Indefinite Expulsion:

Indefinite expulsion involves the removal of the student from the University for no less than one calendar year. The student is prohibited from using or visiting University facilities unless special permission is obtained from the Office of Student Conduct. If a student wishes to return to the University, he or she must request re-enrollment in writing from the Office of Student Conduct. Re-enrollment must be approved by the Vice President for Student Affairs or designee at University Park or by the Chancellor at other campus locations. During the period of the expulsion, a notation will appear on the student's official University transcript.

Interim Suspension:

Interim suspension requires that a student leave the campus immediately pending disciplinary proceedings (or medical evaluation). During the period of the interim suspension, the student is prohibited from using or visiting University facilities unless special permission is obtained from the Office of Student Conduct. Any student who is separated from the University and returns to campus during the Interim Suspension shall be subject to an Indefinite Expulsion or permanent Expulsion.

Sanction Review:

Students have the option to contest the sanctions that are assigned during a conference and request a sanction review. The student submits a written request for a sanction review, including a rationale as to why he or she believes the sanction is not justified.
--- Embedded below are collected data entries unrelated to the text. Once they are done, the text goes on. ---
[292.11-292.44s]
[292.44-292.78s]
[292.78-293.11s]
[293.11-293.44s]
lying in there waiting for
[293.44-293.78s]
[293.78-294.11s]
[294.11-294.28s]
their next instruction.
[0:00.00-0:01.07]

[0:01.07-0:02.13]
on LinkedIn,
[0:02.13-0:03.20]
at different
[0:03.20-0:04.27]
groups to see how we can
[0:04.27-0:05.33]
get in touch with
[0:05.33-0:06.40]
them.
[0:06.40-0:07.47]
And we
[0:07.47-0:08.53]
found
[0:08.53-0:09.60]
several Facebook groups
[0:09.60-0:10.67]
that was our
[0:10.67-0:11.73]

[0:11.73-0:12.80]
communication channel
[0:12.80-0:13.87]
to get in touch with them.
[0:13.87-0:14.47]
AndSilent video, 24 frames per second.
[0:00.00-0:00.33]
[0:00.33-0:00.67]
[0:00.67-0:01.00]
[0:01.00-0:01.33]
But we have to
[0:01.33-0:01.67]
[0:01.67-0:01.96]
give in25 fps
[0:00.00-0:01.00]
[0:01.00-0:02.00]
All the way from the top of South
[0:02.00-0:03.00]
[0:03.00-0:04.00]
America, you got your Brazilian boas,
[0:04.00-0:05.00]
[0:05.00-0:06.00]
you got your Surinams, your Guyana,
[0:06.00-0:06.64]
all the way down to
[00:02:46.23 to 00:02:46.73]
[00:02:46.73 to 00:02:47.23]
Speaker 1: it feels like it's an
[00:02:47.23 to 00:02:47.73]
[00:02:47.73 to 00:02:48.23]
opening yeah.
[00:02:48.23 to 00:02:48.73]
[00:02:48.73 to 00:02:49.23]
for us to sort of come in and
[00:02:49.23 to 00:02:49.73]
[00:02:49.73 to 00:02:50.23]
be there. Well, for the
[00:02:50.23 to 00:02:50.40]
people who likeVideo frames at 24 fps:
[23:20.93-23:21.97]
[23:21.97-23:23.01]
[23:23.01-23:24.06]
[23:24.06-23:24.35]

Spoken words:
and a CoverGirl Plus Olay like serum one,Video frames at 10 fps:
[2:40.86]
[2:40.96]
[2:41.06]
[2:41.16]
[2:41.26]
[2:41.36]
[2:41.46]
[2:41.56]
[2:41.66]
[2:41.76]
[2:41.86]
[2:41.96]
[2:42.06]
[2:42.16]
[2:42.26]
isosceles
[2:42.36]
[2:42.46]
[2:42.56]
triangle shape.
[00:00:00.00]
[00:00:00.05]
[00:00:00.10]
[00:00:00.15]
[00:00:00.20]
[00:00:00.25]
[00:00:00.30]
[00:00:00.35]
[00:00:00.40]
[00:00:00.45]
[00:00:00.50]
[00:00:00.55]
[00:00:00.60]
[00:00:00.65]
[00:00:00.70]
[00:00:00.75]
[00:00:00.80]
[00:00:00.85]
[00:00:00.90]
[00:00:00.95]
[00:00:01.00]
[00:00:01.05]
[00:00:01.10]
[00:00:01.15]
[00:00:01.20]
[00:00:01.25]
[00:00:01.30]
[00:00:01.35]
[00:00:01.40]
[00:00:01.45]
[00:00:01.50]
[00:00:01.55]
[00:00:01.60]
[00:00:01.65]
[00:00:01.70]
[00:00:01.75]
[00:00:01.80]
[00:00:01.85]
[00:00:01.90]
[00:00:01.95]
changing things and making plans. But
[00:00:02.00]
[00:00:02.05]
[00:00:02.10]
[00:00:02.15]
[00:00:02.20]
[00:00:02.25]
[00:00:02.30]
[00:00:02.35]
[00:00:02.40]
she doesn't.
A staff or faculty member from outside the Office of Student Conduct who is acting as a sanction reviewer evaluates the case, examines the student’s rationale, and makes a decision as to whether or not the assigned sanction should be sustained or modified.

Sanctions:

Sanctions are the term used for the consequences assigned to students as a result of their disciplinary charges. These may be primary administrative (e.g., conduct warning, conduct probation, suspension) or active (e.g, community service, alcohol education program). Typically, both primary administrative and active sanctions are assigned when students are in violation of the Code of Conduct.

Suspension:

Disciplinary suspension of the student from the University is assigned for a specified period of time. During the period of the suspension, a notation appears on the student's official University transcript. During this time, the student is prohibited from course registration, class attendance, residence on campus, and use of University facilities. During the period of suspension, the student may not use or visit University facilities unless special permission is obtained from the Office of Student Conduct.

Transcript:

The academic transcript is a record of the student’s academic work and the grades received for each course. Notations are placed on the transcript during a period of Conduct Probation with a Transcript Notation, during a period of Suspension, and (permanently) when a student is expelled.

University Conduct Board:

The UCB consists of a chairperson along with four other people: two faculty/staff members and two students. The UCB is convened for hearings for cases in which the sanction of Suspension or higher was assigned. Students interested in training to be part of the UHB should contact the Office of Student Conduct.

Witness:

A witness is any person who has information regarding an alleged incident of student misconduct. This information may be factual or hearsay. Witnesses can be brought forth by accused students or by the University, and can be required to participate in the conduct process or in hearings if it is determined that they have information to contribute that is important to the case. Witnesses are required to contribute information that is true to the best of their knowledge; providing false statements or testimony is a violation of the Code of Conduct.

XF Grade:

The "XF" grade is an official University sanction noting a serious violation of academic integrity. The XF grade appears on the student's transcript and indicates that a student has failed a course because of an academic integrity violation.